**** Available data

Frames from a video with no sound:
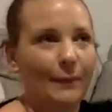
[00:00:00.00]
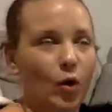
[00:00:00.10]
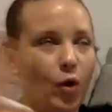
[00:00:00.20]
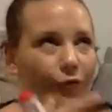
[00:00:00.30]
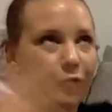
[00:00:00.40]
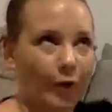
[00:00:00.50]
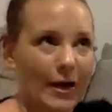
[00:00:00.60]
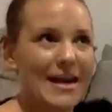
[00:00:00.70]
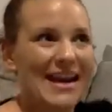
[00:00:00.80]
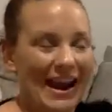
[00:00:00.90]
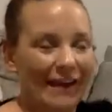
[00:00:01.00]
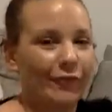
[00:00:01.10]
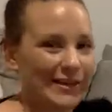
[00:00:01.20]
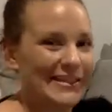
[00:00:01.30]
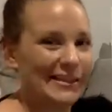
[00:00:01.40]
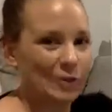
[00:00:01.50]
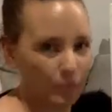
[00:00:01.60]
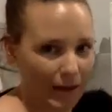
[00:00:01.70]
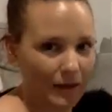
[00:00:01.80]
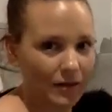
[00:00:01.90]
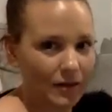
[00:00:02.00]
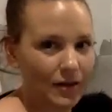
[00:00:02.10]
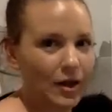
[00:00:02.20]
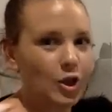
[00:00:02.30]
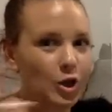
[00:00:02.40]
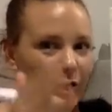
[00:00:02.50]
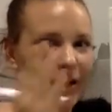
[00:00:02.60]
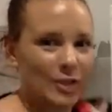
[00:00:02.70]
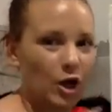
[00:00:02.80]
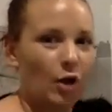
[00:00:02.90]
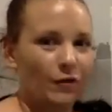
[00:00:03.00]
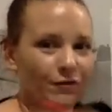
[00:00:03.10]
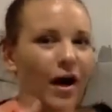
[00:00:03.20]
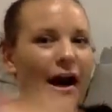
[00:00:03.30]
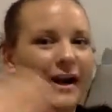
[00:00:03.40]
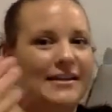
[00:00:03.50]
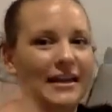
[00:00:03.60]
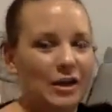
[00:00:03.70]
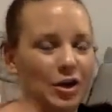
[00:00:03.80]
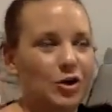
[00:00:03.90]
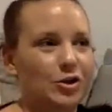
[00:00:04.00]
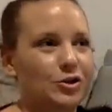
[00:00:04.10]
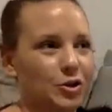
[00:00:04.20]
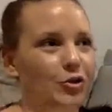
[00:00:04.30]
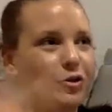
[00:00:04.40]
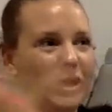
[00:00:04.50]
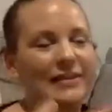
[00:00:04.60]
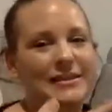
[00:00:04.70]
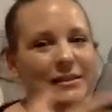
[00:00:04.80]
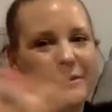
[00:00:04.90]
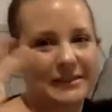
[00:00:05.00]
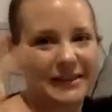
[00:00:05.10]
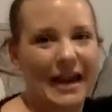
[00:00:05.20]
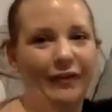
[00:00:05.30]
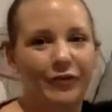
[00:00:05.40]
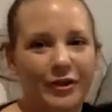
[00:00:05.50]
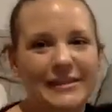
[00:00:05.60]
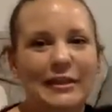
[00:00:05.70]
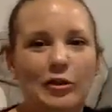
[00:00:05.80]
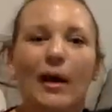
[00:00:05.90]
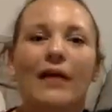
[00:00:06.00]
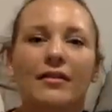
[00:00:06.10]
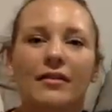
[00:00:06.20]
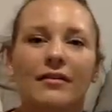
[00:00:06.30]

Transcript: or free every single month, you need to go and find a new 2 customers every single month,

********
**** Available data

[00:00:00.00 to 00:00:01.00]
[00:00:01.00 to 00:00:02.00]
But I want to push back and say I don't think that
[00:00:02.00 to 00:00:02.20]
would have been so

********

Task goal =>
Copy the lines above between the one holding "[00:00:04.60]" and the one holding "Transcript: or free", inclusive. Drop the pictures.

Solution for this problem =>
[00:00:04.60]
[00:00:04.70]
[00:00:04.80]
[00:00:04.90]
[00:00:05.00]
[00:00:05.10]
[00:00:05.20]
[00:00:05.30]
[00:00:05.40]
[00:00:05.50]
[00:00:05.60]
[00:00:05.70]
[00:00:05.80]
[00:00:05.90]
[00:00:06.00]
[00:00:06.10]
[00:00:06.20]
[00:00:06.30]

Transcript: or free every single month, you need to go and find a new 2 customers every single month,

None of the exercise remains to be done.